Mudamos, então, nosso rumo e descemos por esta rua, curta e sem saída, até seu final. Eis que, na penúltima casa, bem em frente à pousadinha, tem uma placa presa em uma de suas colunas, onde está escrito: “Capelete da Dona Irene, telefones 3268-2091 e 99912-1155”.

Não deu outra: “vamos levar para experimentar”, disse eu a minha esposa, a qual concordou imediatamente! Chamamos por Dona Irene e logo ela apareceu, muito solícita. Pedimos uma porção (500 g, R$18,00), que vem devidamente congelada, e recebemos a recomendação de só tirá-la do congelador minutos antes de utilizá-la, ou seja, do saquinho plástico diretamente para a água salgada e fervendo.

Na volta para casa fui pensando como iríamos saboreá-lo: ao ragu de frango? Ao sugo (molho de tomates)? Com molho branco? Então me lembrei do shishbarak (pronuncia-se “chispáraque”), receita da culinária libanesa que minha mãe preparava, quando eu ainda era menino, cuja memória gastronômica está muito bem guardada em minha mente devido, principalmente, ao contraste entre o azedinho da coalhada e o salgado do caldo bem temperado!

Vamos ao “passo a passo”: inicio preparando a coalhada, na véspera. Ponho um litro de leite integral para ferver e, quando começa a “abrir fervura”, desligo o fogo. Deixo esfriando e, após mais ou menos uma hora, a temperatura já está adequada (é simples: quando for possível colocar a ponta do dedo indicador no leite e suportar por 15 segundos, está “no ponto”!). Adiciono um copinho de coalhada integral, destas industrializadas, mexo bem, tampo a panela e a coloco no forno (desligado!), onde vai passar a noite. No dia seguinte, se não for utilizá-la de imediato, guardo na geladeira.

Uma hora antes da refeição, coloco dois litros de água para ferver e adiciono uma colher de sopa, rasa, de sal. Simultaneamente coloco a coalhada para aquecer em outra panela, acrescento folhas de hortelã fresco, a gosto, e dissolvo dois pacotinhos, ou cubinhos, de tempero para legumes.

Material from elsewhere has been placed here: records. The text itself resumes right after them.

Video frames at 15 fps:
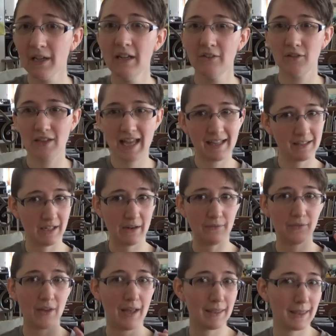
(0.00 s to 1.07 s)
So that
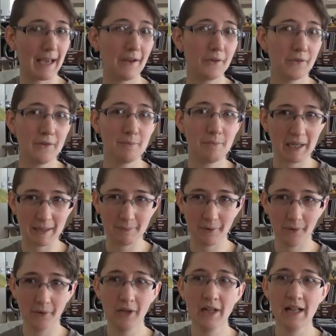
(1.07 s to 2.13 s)
leaves 1,000
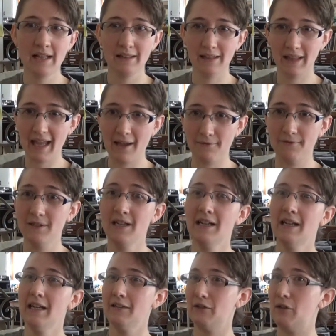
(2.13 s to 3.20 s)
people left
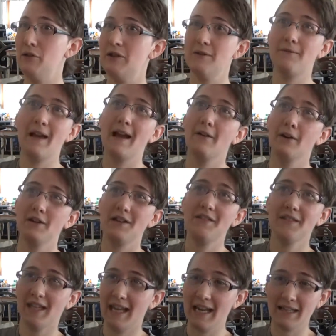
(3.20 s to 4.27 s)
to devour this
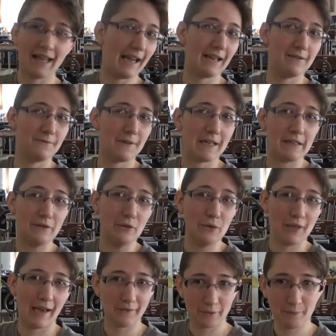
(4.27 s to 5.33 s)
cake that can feed
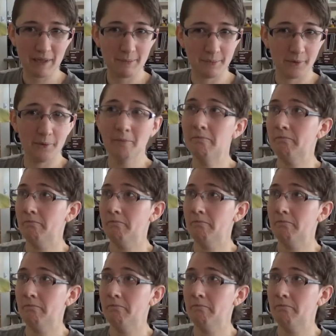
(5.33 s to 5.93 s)
2,000 people.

Assim que a água ferver, coloco o capelete congelado e conto três minutos, o suficiente para cozinhá-lo (lembremo-nos que se trata de uma massa fresca!) sem deixá-lo desmanchar… Retiro-o e o escorro numa peneira, adiciono uma concha da água do cozimento à coalhada já bem quente e junto o capelete.

Está pronto, então, para se levar à mesa, ser devidamente servido em pratos fundos e saboreado. Para quem apreciar, mais algumas folhinhas de hortelã fresco para decorar e… “voilá”!

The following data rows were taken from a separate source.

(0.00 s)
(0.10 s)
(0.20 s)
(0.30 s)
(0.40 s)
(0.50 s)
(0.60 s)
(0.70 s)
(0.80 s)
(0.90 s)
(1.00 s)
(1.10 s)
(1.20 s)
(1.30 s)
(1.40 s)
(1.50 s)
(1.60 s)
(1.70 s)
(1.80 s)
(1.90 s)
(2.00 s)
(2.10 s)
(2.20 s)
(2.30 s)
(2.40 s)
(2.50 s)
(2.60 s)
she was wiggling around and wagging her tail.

Só me resta agradecer e parabenizar Dona Irene, pois os capeletes que preparei estavam maravilhosos, delicados, saborosos, e a receita como um todo ficou deliciosa, bem equilibrada entre a acidez e os temperos. Pena que, como fiz somente metade da porção que compramos, só foi suficiente para minha esposa e eu degustarmos… E não sobrou nem uma molécula para contar a história! Até a próxima!